# [Records]
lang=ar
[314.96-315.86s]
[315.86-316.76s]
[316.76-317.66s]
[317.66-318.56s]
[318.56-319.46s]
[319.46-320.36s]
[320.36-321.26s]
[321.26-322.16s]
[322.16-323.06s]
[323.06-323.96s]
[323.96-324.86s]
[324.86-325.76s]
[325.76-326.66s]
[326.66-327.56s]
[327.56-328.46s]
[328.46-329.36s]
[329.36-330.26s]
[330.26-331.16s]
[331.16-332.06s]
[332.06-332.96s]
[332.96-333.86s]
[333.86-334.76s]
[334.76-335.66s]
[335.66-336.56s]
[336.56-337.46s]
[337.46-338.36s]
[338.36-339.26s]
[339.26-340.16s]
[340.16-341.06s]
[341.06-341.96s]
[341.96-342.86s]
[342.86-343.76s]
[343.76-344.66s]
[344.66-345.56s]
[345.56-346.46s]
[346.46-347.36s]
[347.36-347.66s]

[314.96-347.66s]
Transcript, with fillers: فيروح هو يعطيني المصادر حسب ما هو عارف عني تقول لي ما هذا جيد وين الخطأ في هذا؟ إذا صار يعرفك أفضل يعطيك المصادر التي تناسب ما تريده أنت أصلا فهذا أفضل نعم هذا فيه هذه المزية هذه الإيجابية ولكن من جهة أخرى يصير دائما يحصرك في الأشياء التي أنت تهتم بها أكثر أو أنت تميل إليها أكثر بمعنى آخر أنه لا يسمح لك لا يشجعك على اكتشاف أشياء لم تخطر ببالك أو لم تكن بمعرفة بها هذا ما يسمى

...

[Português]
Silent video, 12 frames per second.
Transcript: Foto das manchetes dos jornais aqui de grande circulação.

# [The task]
The response must hold only the lines above from the line with "[341.06-341.96s]" through the line with "Transcript, with fillers: فيروح", each copied exactly, both ends kept.

# [Result below]
[341.06-341.96s]
[341.96-342.86s]
[342.86-343.76s]
[343.76-344.66s]
[344.66-345.56s]
[345.56-346.46s]
[346.46-347.36s]
[347.36-347.66s]

[314.96-347.66s]
Transcript, with fillers: فيروح هو يعطيني المصادر حسب ما هو عارف عني تقول لي ما هذا جيد وين الخطأ في هذا؟ إذا صار يعرفك أفضل يعطيك المصادر التي تناسب ما تريده أنت أصلا فهذا أفضل نعم هذا فيه هذه المزية هذه الإيجابية ولكن من جهة أخرى يصير دائما يحصرك في الأشياء التي أنت تهتم بها أكثر أو أنت تميل إليها أكثر بمعنى آخر أنه لا يسمح لك لا يشجعك على اكتشاف أشياء لم تخطر ببالك أو لم تكن بمعرفة بها هذا ما يسمى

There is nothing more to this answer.